In situ growth of Au@CeO2 core–shell nanoparticles and CeO2nanotubes from Ce(OH)CO3 nanorods

Abstract

Core–shell (CS) nanoparticles (NPs) have many applications in areas such as catalysis and sensing. The utilization of hollow nanostructured materials as the supports, such as nanotubes (NT), is a growing interest to anchor NPs. Generally, several steps are necessary to prepare CS NP–NT nanocomposites, including: (i) the synthesis of CS NPs; (ii) the preparation of NTs; and (iii) the combination of CS NPs and NTs.
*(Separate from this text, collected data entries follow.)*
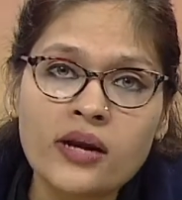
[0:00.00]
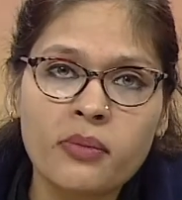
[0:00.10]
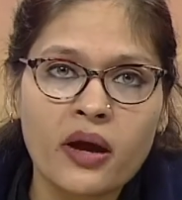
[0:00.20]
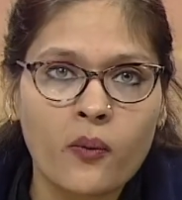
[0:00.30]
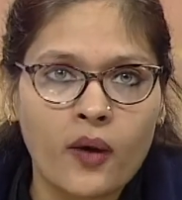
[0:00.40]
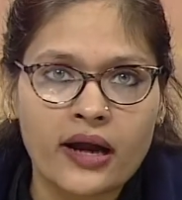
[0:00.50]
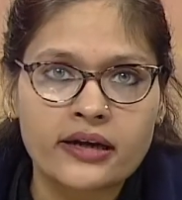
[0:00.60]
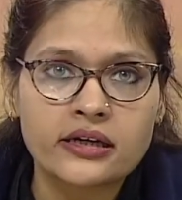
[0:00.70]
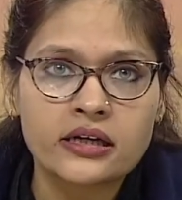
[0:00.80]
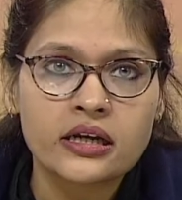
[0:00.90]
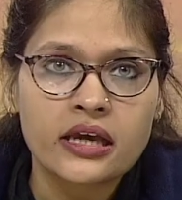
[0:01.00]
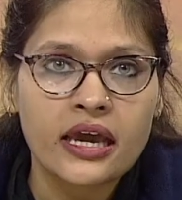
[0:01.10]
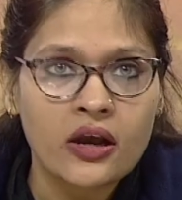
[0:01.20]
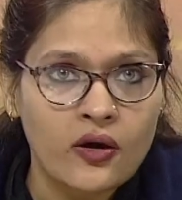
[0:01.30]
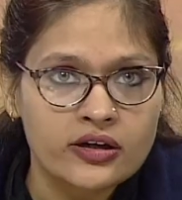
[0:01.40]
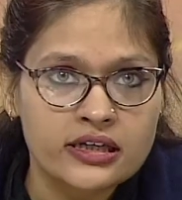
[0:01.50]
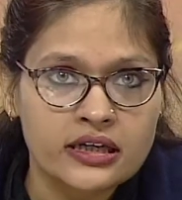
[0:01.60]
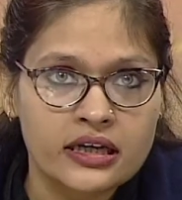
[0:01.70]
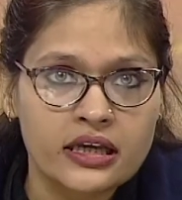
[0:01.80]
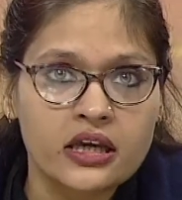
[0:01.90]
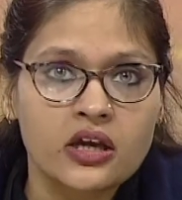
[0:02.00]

by one accordingly.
Moreover, surface modifications with organic ligands are often involved during the synthesis of CS NPs and/or the step combining CS NPs and supports. Here we report a facile method for in situ growth of Au@CeO₂ CS NPs and CeO₂ NTs by mixing HAuCl₄ and Ce(OH)CO₃ nanorods under mild conditions. The formation of Au–CeO₂ nanocomposite is due to the interfacial oxidation–reduction reaction between HAuCl₄ and Ce(OH)CO₃, where Au(III) in HAuCl₄ is reduced to Au(0) by Ce(III) in Ce(OH)CO₃, while Ce(III) is oxidized into Ce(IV), followed by hydrolysis to generate CeO₂. The slow hydrolysis rate of Ce(IV) leads to the coverage of CeO₂ on the Au NPs, and on the residual Ce(OH)CO₃ surface, developing into Au@CeO₂ and Ce(OH)CO₃@CeO₂ CS structures. Further depletion/dissolution of Ce(OH)CO₃ results in Au@CeO₂ CS NP–CeO₂ NT nanocomposite eventually. The advantages of our synthetic strategy are independent of foreign reducing agents and additional surface modification. And, such CS NP–NT nanocomposite can be obtained in one step, simplifying the synthesis procedures greatly. This method based on interfacial oxidation–reduction may be employed as a unique entry to other nanocomposites.